> _WHAT YOU HAVE TO DO_:
Return every record exactly as it appears. Leave nothing out.

(Collected data entries)
§ §
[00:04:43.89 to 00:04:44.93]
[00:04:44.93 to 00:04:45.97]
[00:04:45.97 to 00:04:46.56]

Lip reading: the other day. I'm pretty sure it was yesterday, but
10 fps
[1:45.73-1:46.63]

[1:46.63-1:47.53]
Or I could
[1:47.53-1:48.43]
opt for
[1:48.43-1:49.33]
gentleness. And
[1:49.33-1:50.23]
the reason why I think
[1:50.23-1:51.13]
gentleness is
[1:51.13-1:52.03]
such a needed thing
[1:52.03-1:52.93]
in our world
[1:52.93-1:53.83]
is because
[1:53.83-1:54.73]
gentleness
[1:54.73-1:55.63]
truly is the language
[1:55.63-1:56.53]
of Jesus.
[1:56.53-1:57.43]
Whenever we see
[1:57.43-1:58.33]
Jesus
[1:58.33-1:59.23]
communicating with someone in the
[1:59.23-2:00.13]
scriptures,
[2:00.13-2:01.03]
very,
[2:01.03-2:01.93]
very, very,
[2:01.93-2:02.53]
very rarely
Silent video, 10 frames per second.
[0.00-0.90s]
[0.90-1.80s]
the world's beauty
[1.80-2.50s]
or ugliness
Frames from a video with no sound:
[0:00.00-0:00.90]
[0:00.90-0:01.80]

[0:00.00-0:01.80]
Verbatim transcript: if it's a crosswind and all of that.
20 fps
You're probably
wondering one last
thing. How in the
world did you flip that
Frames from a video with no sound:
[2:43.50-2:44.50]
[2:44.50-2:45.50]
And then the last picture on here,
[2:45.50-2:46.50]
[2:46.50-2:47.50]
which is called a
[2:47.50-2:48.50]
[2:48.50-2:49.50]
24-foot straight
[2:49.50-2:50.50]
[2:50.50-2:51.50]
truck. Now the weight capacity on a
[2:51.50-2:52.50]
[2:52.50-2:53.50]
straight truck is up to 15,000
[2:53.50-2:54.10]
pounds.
§ §
> _RESULT OF THIS EXERCISE_:
[00:04:43.89 to 00:04:44.93]
[00:04:44.93 to 00:04:45.97]
[00:04:45.97 to 00:04:46.56]

Lip reading: the other day. I'm pretty sure it was yesterday, but
10 fps
[1:45.73-1:46.63]

[1:46.63-1:47.53]
Or I could
[1:47.53-1:48.43]
opt for
[1:48.43-1:49.33]
gentleness. And
[1:49.33-1:50.23]
the reason why I think
[1:50.23-1:51.13]
gentleness is
[1:51.13-1:52.03]
such a needed thing
[1:52.03-1:52.93]
in our world
[1:52.93-1:53.83]
is because
[1:53.83-1:54.73]
gentleness
[1:54.73-1:55.63]
truly is the language
[1:55.63-1:56.53]
of Jesus.
[1:56.53-1:57.43]
Whenever we see
[1:57.43-1:58.33]
Jesus
[1:58.33-1:59.23]
communicating with someone in the
[1:59.23-2:00.13]
scriptures,
[2:00.13-2:01.03]
very,
[2:01.03-2:01.93]
very, very,
[2:01.93-2:02.53]
very rarely
Silent video, 10 frames per second.
[0.00-0.90s]
[0.90-1.80s]
the world's beauty
[1.80-2.50s]
or ugliness
Frames from a video with no sound:
[0:00.00-0:00.90]
[0:00.90-0:01.80]

[0:00.00-0:01.80]
Verbatim transcript: if it's a crosswind and all of that.
20 fps
You're probably
wondering one last
thing. How in the
world did you flip that
Frames from a video with no sound:
[2:43.50-2:44.50]
[2:44.50-2:45.50]
And then the last picture on here,
[2:45.50-2:46.50]
[2:46.50-2:47.50]
which is called a
[2:47.50-2:48.50]
[2:48.50-2:49.50]
24-foot straight
[2:49.50-2:50.50]
[2:50.50-2:51.50]
truck. Now the weight capacity on a
[2:51.50-2:52.50]
[2:52.50-2:53.50]
straight truck is up to 15,000
[2:53.50-2:54.10]
pounds.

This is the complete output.